Post
Topic
Board Press
Re: Whithersoever my coin desires may lead...
by
bbc.reporter
on 12/08/2022, 00:19:54 UTC
How is bitcoin maximalism presently taken by everyone in bitcointalk?

New policy:  I present myself as a fearsome “Bitcoin maxi” to altcoiners, and I chat about my favourite altcoins to Bitcoiners.  Thus, I can discover who my true friends are.  This optimizes for the human element.  So does intransigent opposition to scams.

I have been intending to write an essay with my own take on Bitcoin maximalism, but I am not sure if this forum is the right place to publish it.

You should write and publish it in the forum, I reckon. I would also like to know your opinion on some bitcoin maximalists who appear to want everyone to believe that there is only bitcoin and bitcoin's failure will be the whole cryptospace's failure without any other cryptocoin having to find and achieve success.

Thanks.  Unfortunately, I will need to cut short what I was writing here—if I ever want to post this.  :-)

To answer that, we first must define “success”.  Is economic success the sole criterion?  Although that is important, I think that economic success is necessary but insufficient.

Bitcoin is freedom-money.  It is authentic cypherpunk-money.  It grew organically as a social phenomenon, in historical circumstances that cannot be artifically duplicated.

If Bitcoin were to fail, I think that “the whole cryptospace” would almost inevitably fail in the way that really matters.

I say this when I own altcoins, and I much like some altcoins:  If Bitcoin were to fail, then any independent altcoin would almost inevitably fail economically.  Bitcoin makes the cryptocurrency market.

If Bitcoin were to fail, I predict that the only “altcoins” that could still succeed would be those backed by massive capital from big banks and VCs.  But those are not legitimate “crypto” in the sense of cypherpunk-money.  Those are merely de facto centralized Fintech payment systems that use some cryptography, and that sell themselves under a veneer of fake “decentralization”.  Some are better in this aspect, some are worse—all of them devolve over time in the direction of giving big banks and insider whales the power that Bitcoin takes away from them.  Worst in this aspect is anything POS, a definitional plutocracy.

Thus, although I disagree with the “maximalist” purity-testing that treats people as sinners for (gasp!) touching a forbidden altcoin, I agree with the proposition that “Bitcoin’s failure will be the whole cryptospace’s failure without any other cryptocoin having to find and achieve success.”  Like it or not.  That is the reality.

I love Bitcoin.  I love it as if it were a living creature.  And I recognize on pragmatic grounds that attempting to replace it would be a fool’s errand, likely resulting in a Pyrrhic victory at best.  Accordingly, I am proud when altcoiners call me a “Bitcoin maxi”; and I tend to agree with them about that.  I say that when I own altcoins, I think that defi has great potential (excluding such garbage as Yield Farming, a classic HYIP scam), and I have some history on this forum of defending the good uses of NFTs.  (Not Bored Ape trash.  The basic idea now called “NFTs” is much older, and it has much undiscovered potential for future applications.)  There are multiple reasons why my signature or personal text has said since 2017:  “There is only one Bitcoin.”

Am I a Bitcoin maximalist?

I love bitcoin also, however, I also try to not be far removed from reality and try not to make very biased statements and impossible predictions.
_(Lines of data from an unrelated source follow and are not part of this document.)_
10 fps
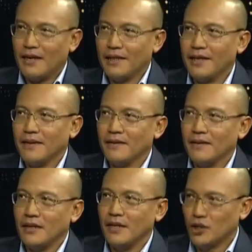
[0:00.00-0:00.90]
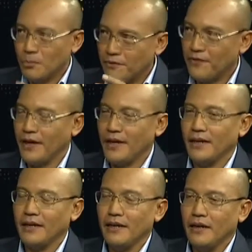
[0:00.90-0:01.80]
think, to be fair,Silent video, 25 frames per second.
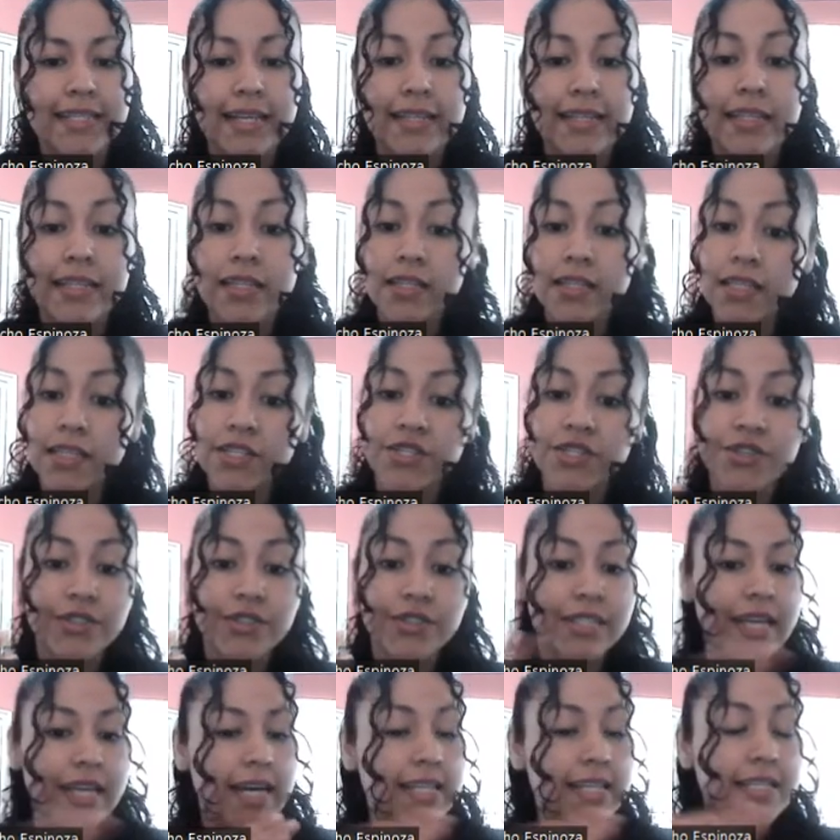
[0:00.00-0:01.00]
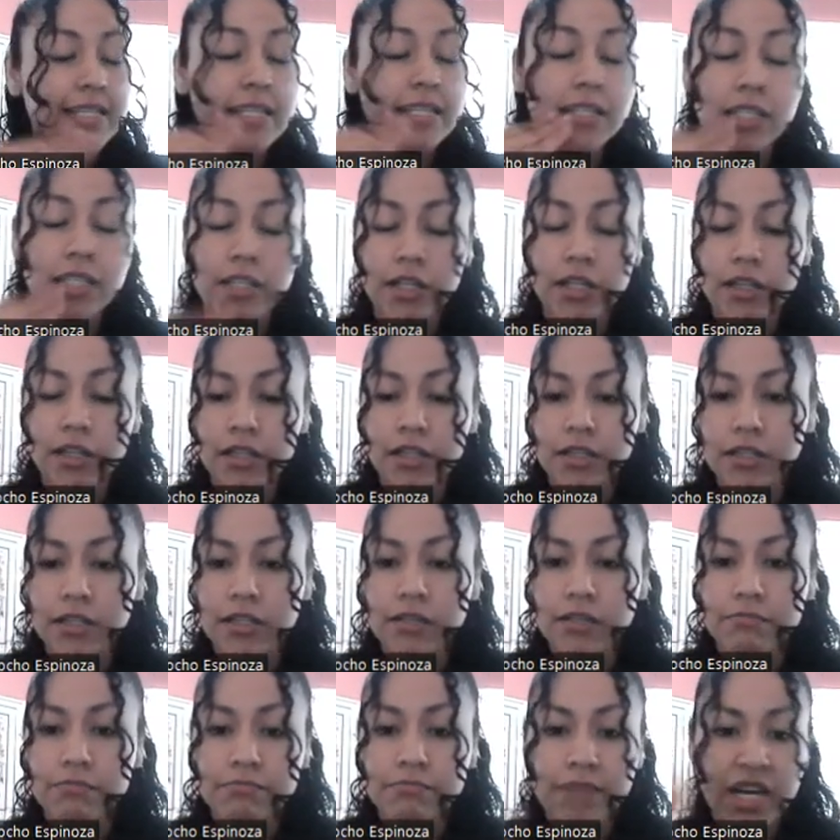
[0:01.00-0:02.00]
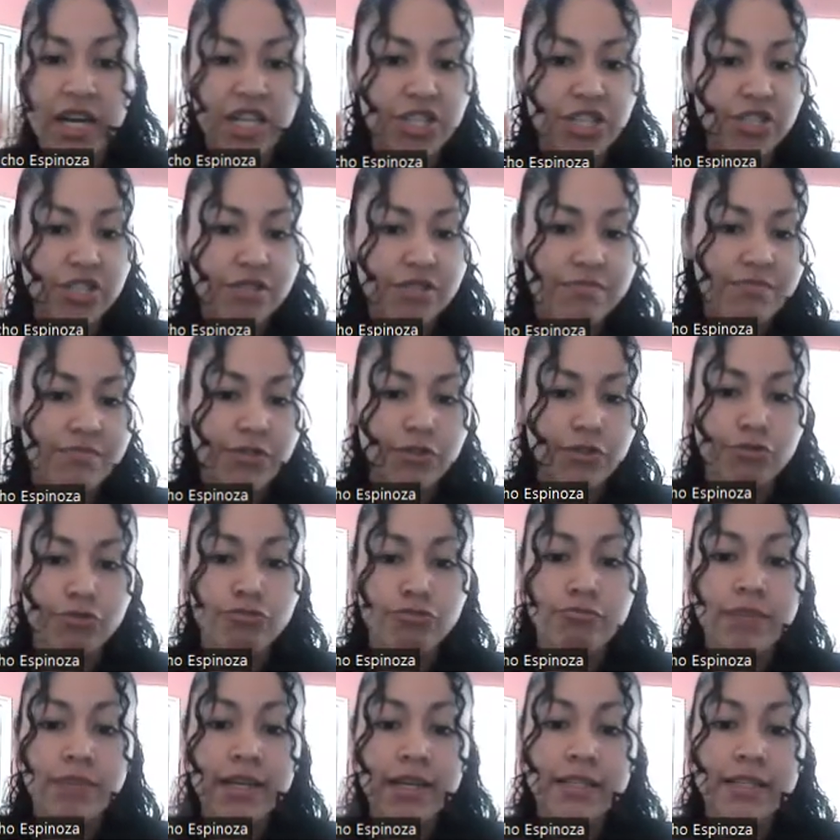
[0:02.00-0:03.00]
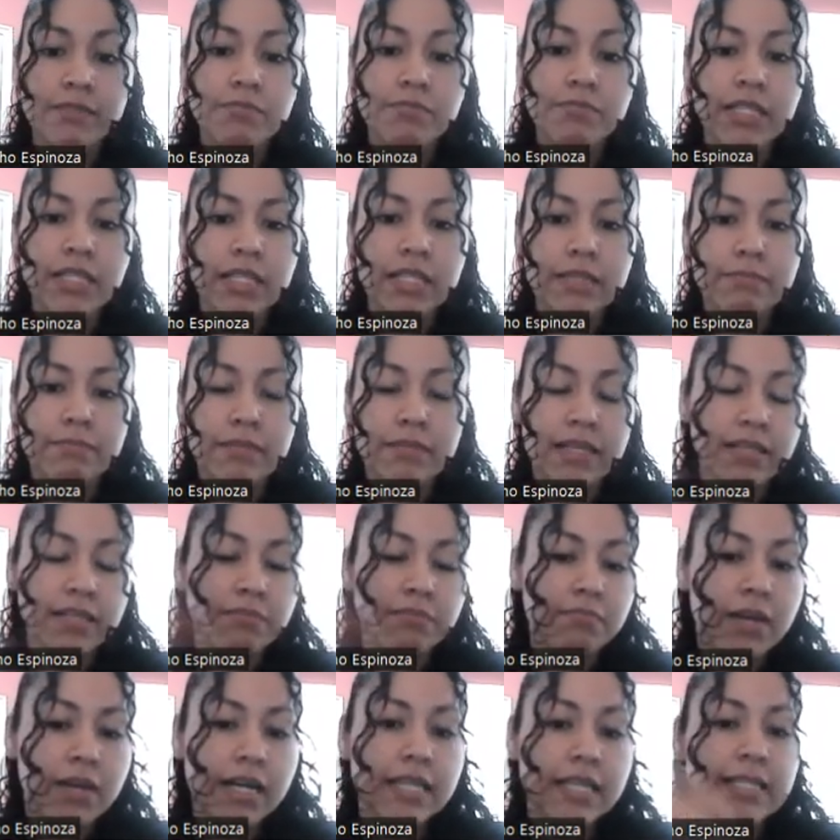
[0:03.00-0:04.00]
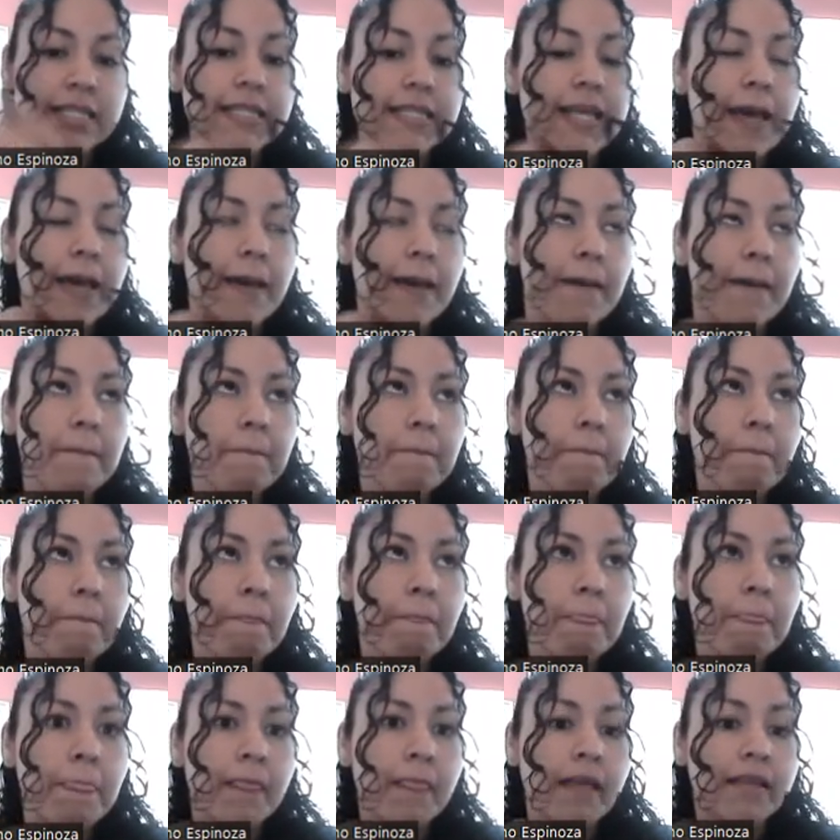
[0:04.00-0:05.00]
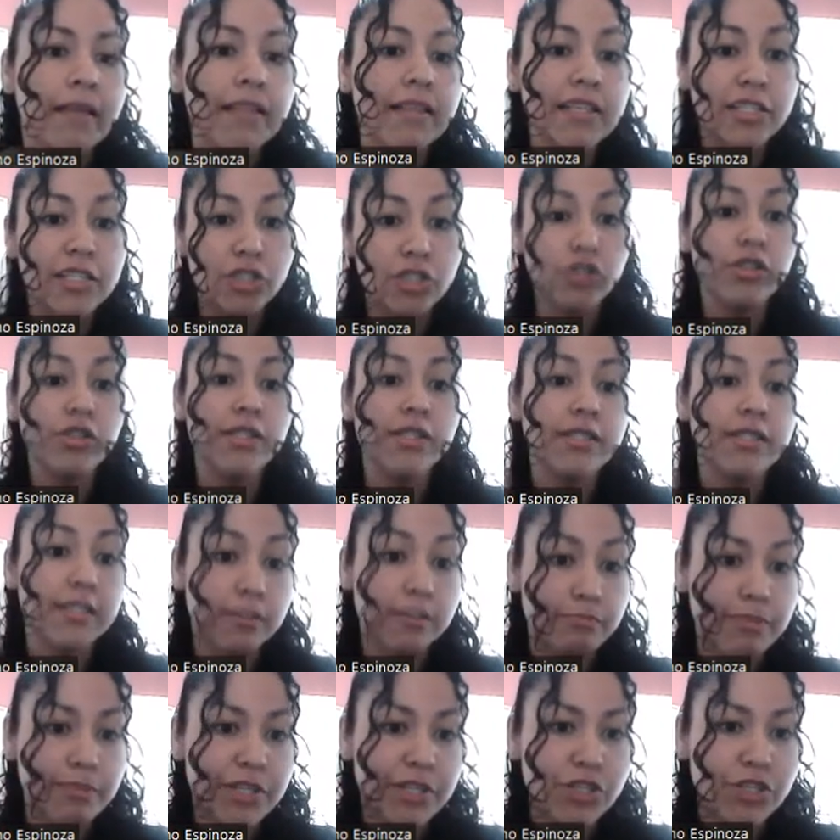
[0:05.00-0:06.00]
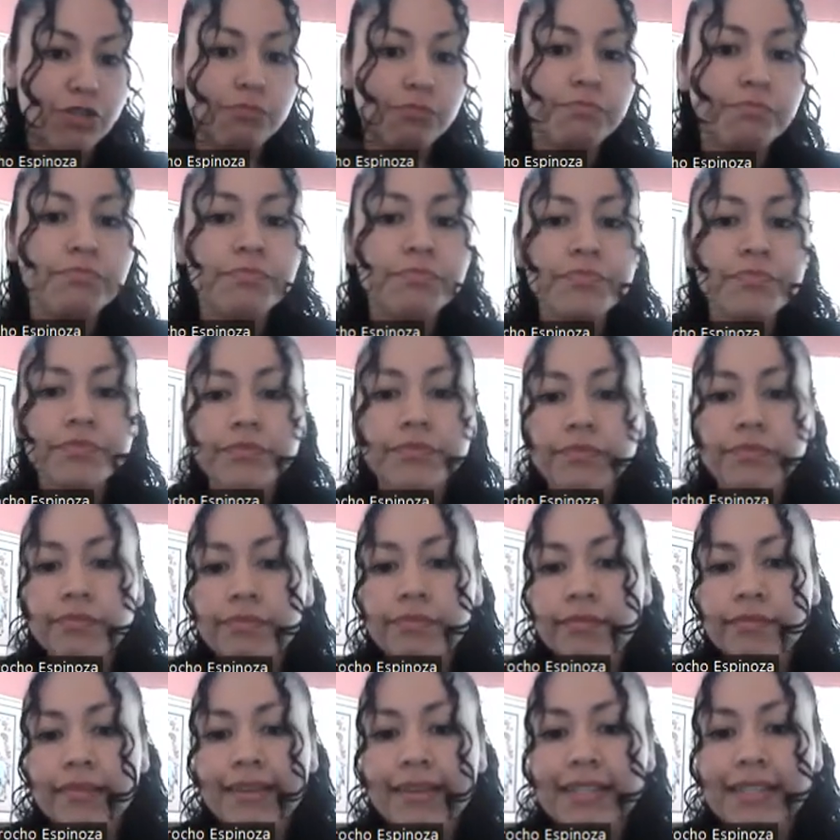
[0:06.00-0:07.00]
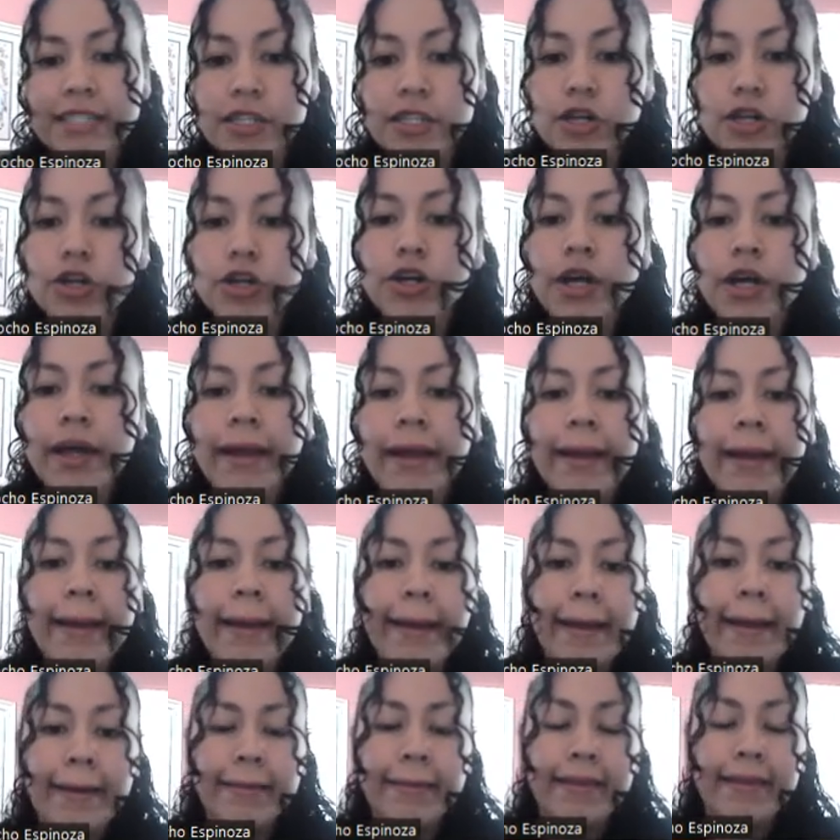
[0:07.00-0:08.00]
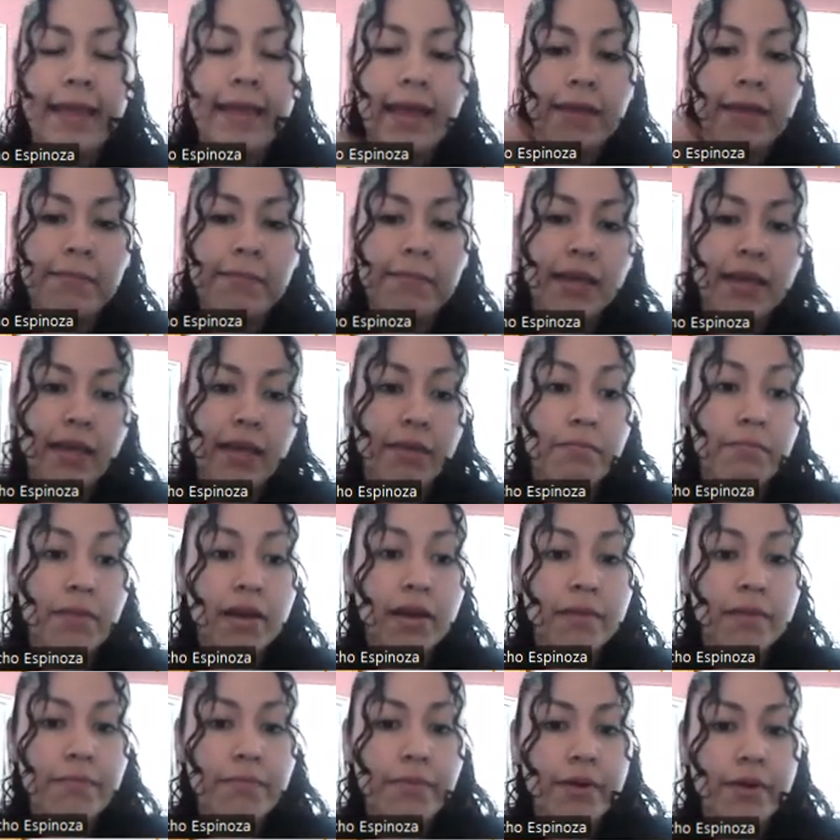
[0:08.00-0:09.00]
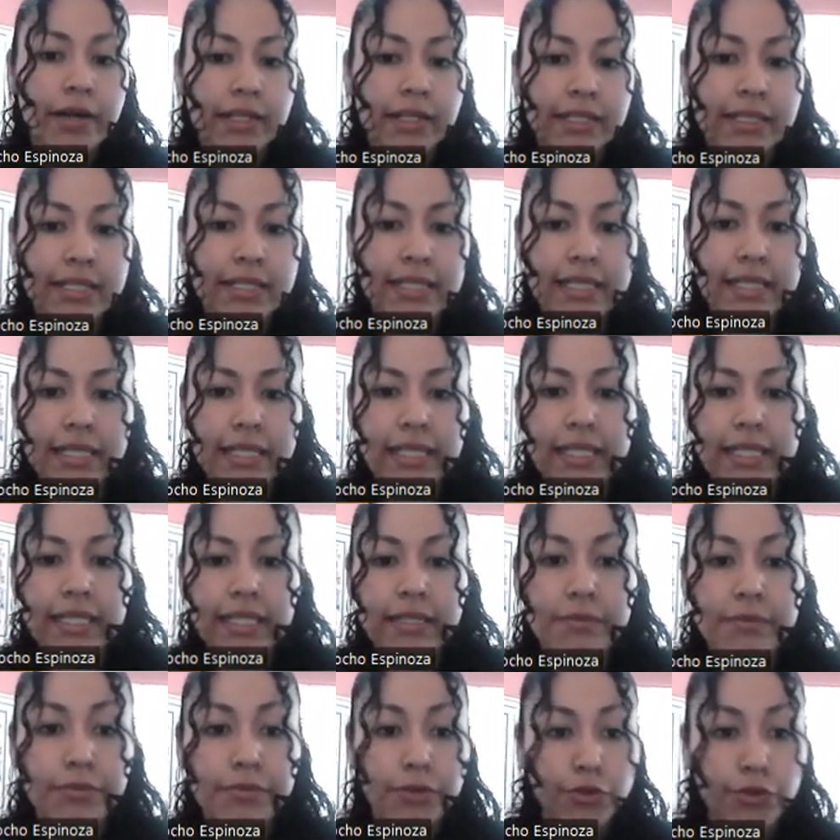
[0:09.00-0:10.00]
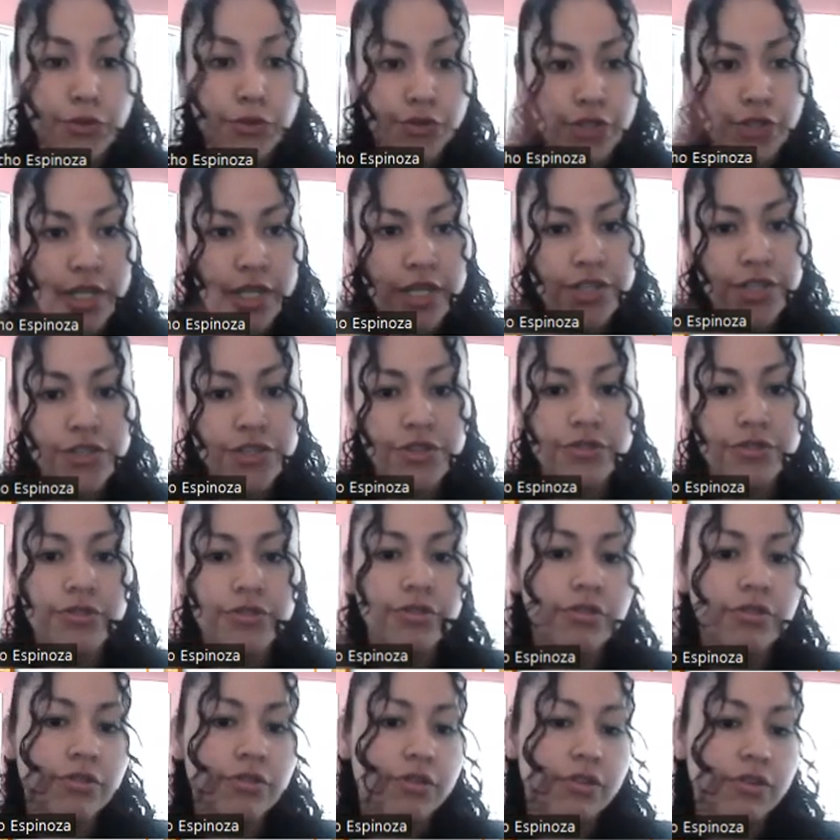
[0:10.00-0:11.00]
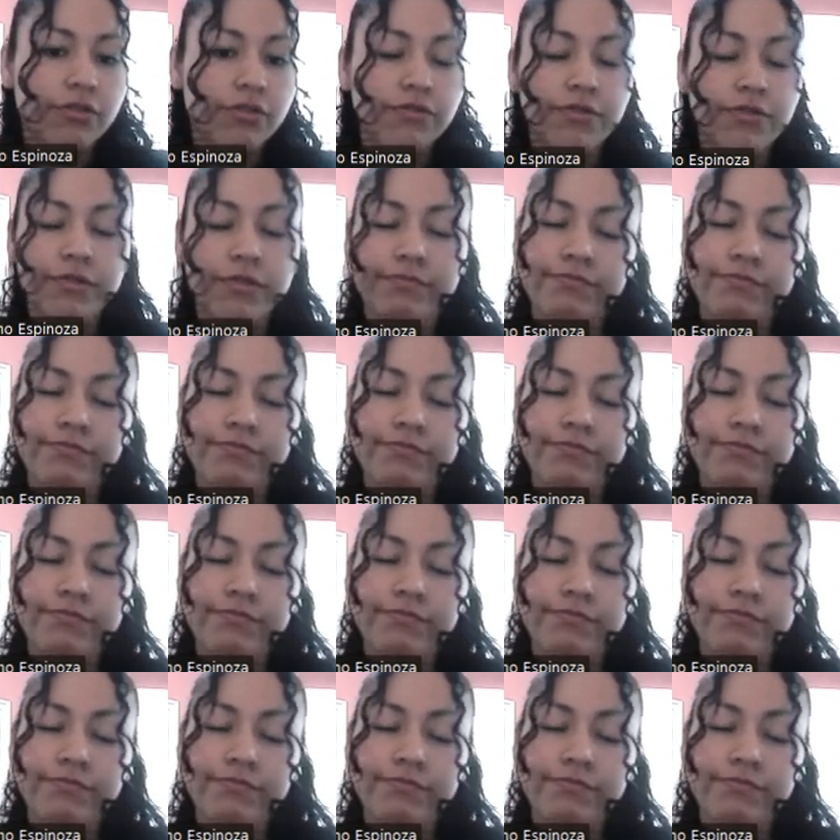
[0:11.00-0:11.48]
that the teacher doesn't talk much to maximize the student's speech. So they begin by practicing the pronunciation of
You say if bitcoin fails, nothing else will be cypherpunk money? There is Monero, Grin and Litecoin can also be considered cypherpunk money. Are they successful? I reckon they certainly are successful alternatives to bitcoin.

Also much of the bitcoin maximalists appear to have the argument that bitcoin is successful because it has the highest market capitalization and therefore it is a good store of value. However, what if Ethereum begins becoming the most valuable coin in market capitalization? That certainly makes Ethereum a better store of value according to their argument.